[AT] Agriculture in Coastal Central California and weather

John B rustyacres at yahoo.com
Mon Oct 25 16:35:29 PDT 2010


The machinery issue is the same with our 40 acre English walnut orchard. My two "new " tractors are early 1970's JD 2030 and 2630 models. I buy nothing new. The only way to make any money farming on this small scale is to buy used equipment and know how to maintain it and keep it running. Which can be a problem down the road as California Air Resources Board sooner or later will declare our old equipment illegal to use since the engines are not up to newer pollution standards.

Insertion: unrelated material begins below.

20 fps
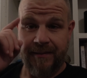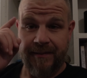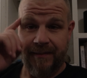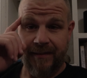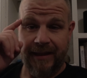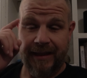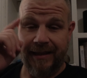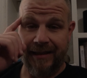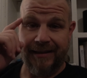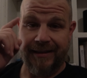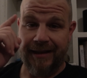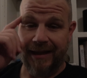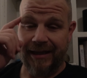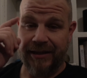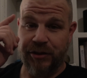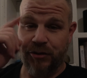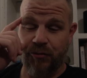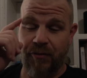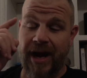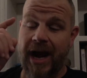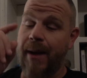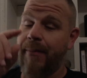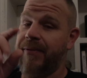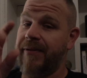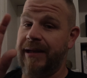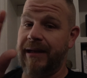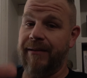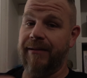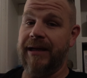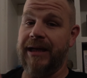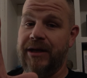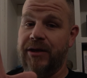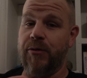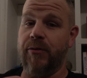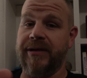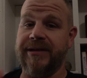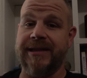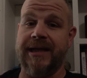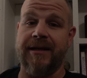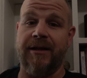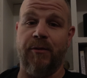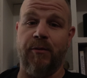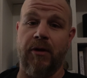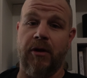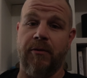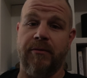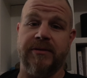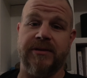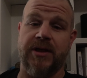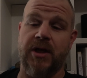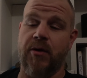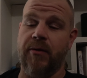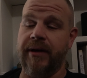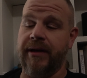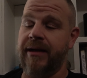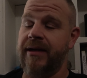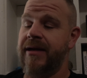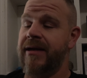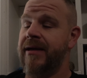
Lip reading: like a trap. He knew exactly where he was going.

I also do not do any of my own harvesting, either. It does not pay to own the equipment that will be used only a few days of the year. I have a nearby farmer and his crew harvest them- he spends about three months of the year harvesting almonds and walnuts for many other farmers and I know his total equipment inventory has to be between one and two million dollars. The only way he can afford it is by doing custom harvesting for others. By the way, my walnuts are an earlier variety and harvest finished up about a week ago. With our weekend rains, I see some of our neighbors with the later varieties having the shaken and windrowed walnuts on the ground, but unable to pick them up for another day or two until the ground dries out.

John Boehm
Woodland, CA
Visit my web site at http://vintagetractors.com


     At least we got our walnuts harvested on the day the rains started
before the rain started a week ago Saturday. Some farmers are still in the
position that their nuts are on the ground and that is a really bad thing
with precipitation. We had another farmer shake our little orchard, and then
we picked up the nuts by hand - lots of labor! But then I just bought a
harvester that I am hoping I can refurbish and use in the future. This will
naturally involve a lot of work, but hopefully the 1950's vintage machinery
will work well. There are plenty of other similar age units still in use in
California, but the issue will come soon of whether the pollution
regulations make it impossible to use these old but operational units. A new
set of harvesting machinery of this type for the Walnuts would exceed
$100,000 - possibly $200,000. Yes it would be faster, but it would not pay
for anyone at this point in our area to acquire a new setup because it would
never pay for itself with our small orchards.
     Does this sound typical of life as a farmer? It should!